Wizards HATE Her! How to Play D&D for Free by Marcia B.

The Invisible Rulebook by S. John Ross

The Basic Procedure of the OSR by Prismatic Wasteland



Part of why I want to make this point so badly is that these implicit procedures are one of the greatest stumbling-blocks making it difficult for new GMs to get into RPGs without first learning from an existing play-culture. Most of these implicit ‘good habit’ procedures we use are ones we picked up, usually subconsciously, by watching more experienced GMs run games and copying their techniques. It is extremely common for RPG rulebooks to have enormous blind spots when it comes to teaching these methods--my dream is that in the future explicit discussion of the procedures used to design scenarios and adjudicate common situations will become much more common. Certainly, there are a few rulebooks (B/X D&D, Apocalypse World) that have done excellent jobs of this.

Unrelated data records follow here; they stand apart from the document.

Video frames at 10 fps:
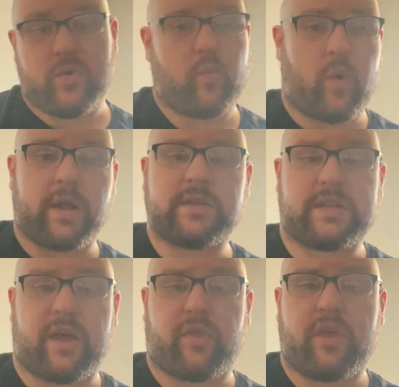
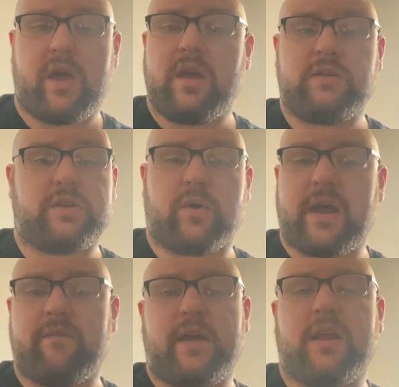Wanseth. Don't
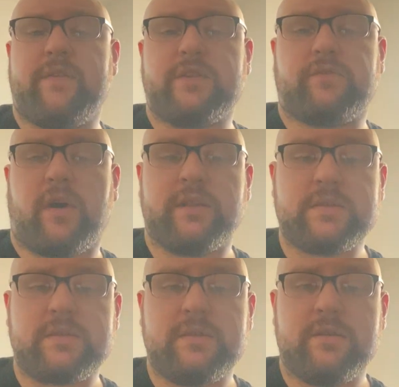have any of his fonts.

As another aside, I think this is part of why tables are so popular in OSR spheres. Most tables I’ve seen on OSR blogs would not make for especially good hard mechanics, but are excellent at communicating the ways that the authors approach certain situations. Tables can be seen as the crystalized products of procedures, and half the fun of reading them is reverse-engineering those procedures in your own mind.


Even mechanic-driven procedures can benefit from some fluidity--Wandering Monster Checks happening every 20 minutes is a good default method for handling them, but it also makes sense to roll an additional one every time the player characters make a loud noise--or possibly to roll them less frequently if the players are hidden away in some low-traffic hidden nook. If the players are being pursued by an angry NPC within the dungeon, maybe you should make the ruling that on a rolled 1 you have a normal random encounter, but on a rolled 2 that NPC finally finds you. Procedures are wonderful ‘defaults’ that describe how to handle play under normal situations, but some of the most memorable play happens precisely during abnormal situations--either ones baked into the scenario by the GM or created by the unexpected behavior of the PCs.

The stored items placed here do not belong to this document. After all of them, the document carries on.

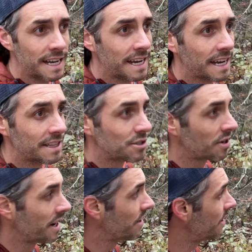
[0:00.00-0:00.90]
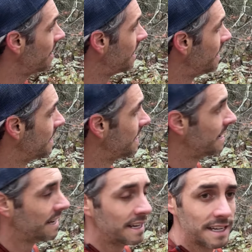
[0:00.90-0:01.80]
And the trail
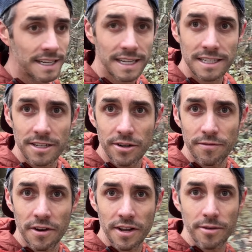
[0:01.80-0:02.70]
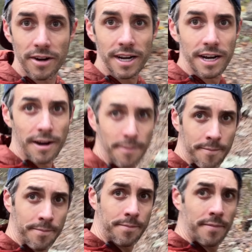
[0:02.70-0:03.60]
gets a little funky right here.
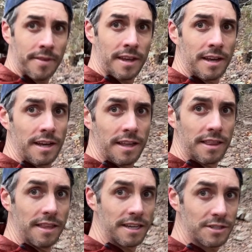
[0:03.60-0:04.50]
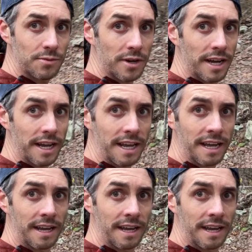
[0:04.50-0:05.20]
This way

The dungeon creation rules in early D&D editions deserve some special notice, as well. Trying to make a dungeon purely from the AD&D random dungeon tables or the B/X room contents tables would create a pretty dreadful dungeon, but those two sets of tables do more to teach new GMs what they should be thinking about during dungeon creation than I’ve seen in almost any other system. The tables give you a baseline to work off of, but require more fluid customization to be made fun.


Of course, some procedures are more resistant to change than others--the combat round system is generally pretty inviolate, with its high stakes and dense mechanical subsystems. A GM modifying how combat works can easily make a player feel like they’re being cheated, or like the careful decisions they made during character creation are being made irrelevant (this is possibly a larger issue in more modern games). Still, even combat can be changed in a pinch--a fight between six high-level PCs and a single goblin can be abstracted down to a single roll or simply hand-waved without it feeling like too much of a betrayal.


In summary, there are three concepts I want to introduce to the Procedures discourse:


1) Procedures are everywhere in RPG play--both in explicit mechanical form, but also existing as the implicit patterns players and GMs fall into when deciding how to design or resolve the situations that come up in play.

2) Procedures offer ‘default’ methods of handling situations--methods that are designed to create fun play during the usual state of play.

3) Procedures are non-binding and fluid, and when unusual situations come up in play they can be modified to better reflect the unusual state of the fiction.